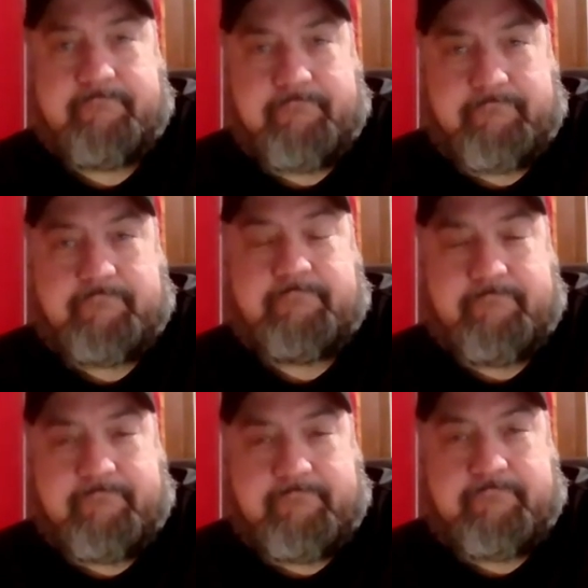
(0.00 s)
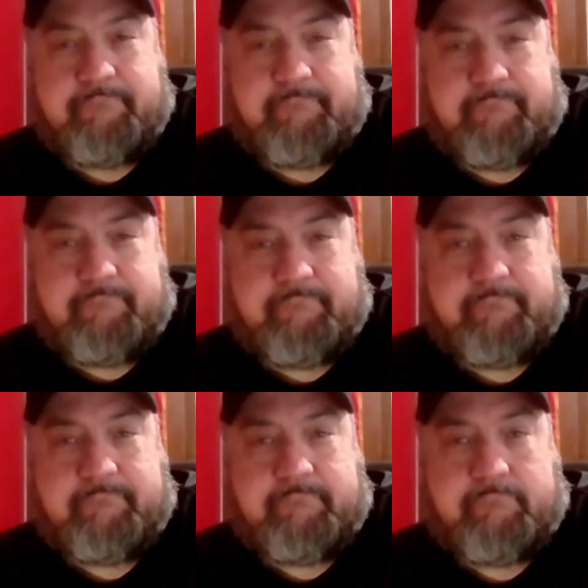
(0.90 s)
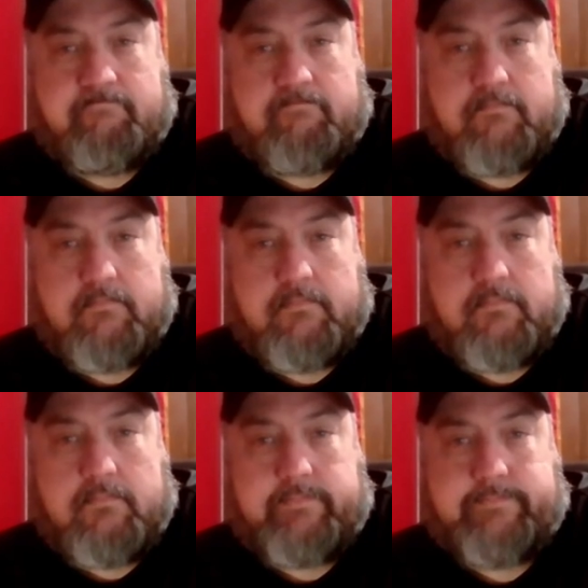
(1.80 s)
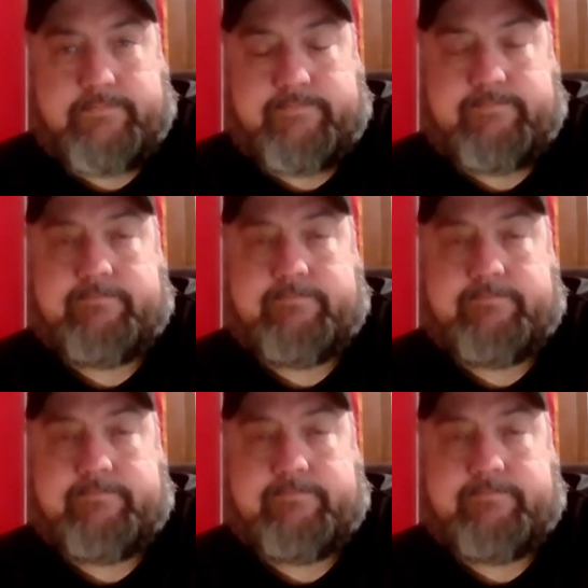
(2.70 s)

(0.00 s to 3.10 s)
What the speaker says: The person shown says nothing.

DIRECTIONS FOR THIS TASK: Transcribe the full listing exactly, but keep every image out of it.

WRITTEN SOLUTION:
(0.00 s)
(0.90 s)
(1.80 s)
(2.70 s)

(0.00 s to 3.10 s)
What the speaker says: The person shown says nothing.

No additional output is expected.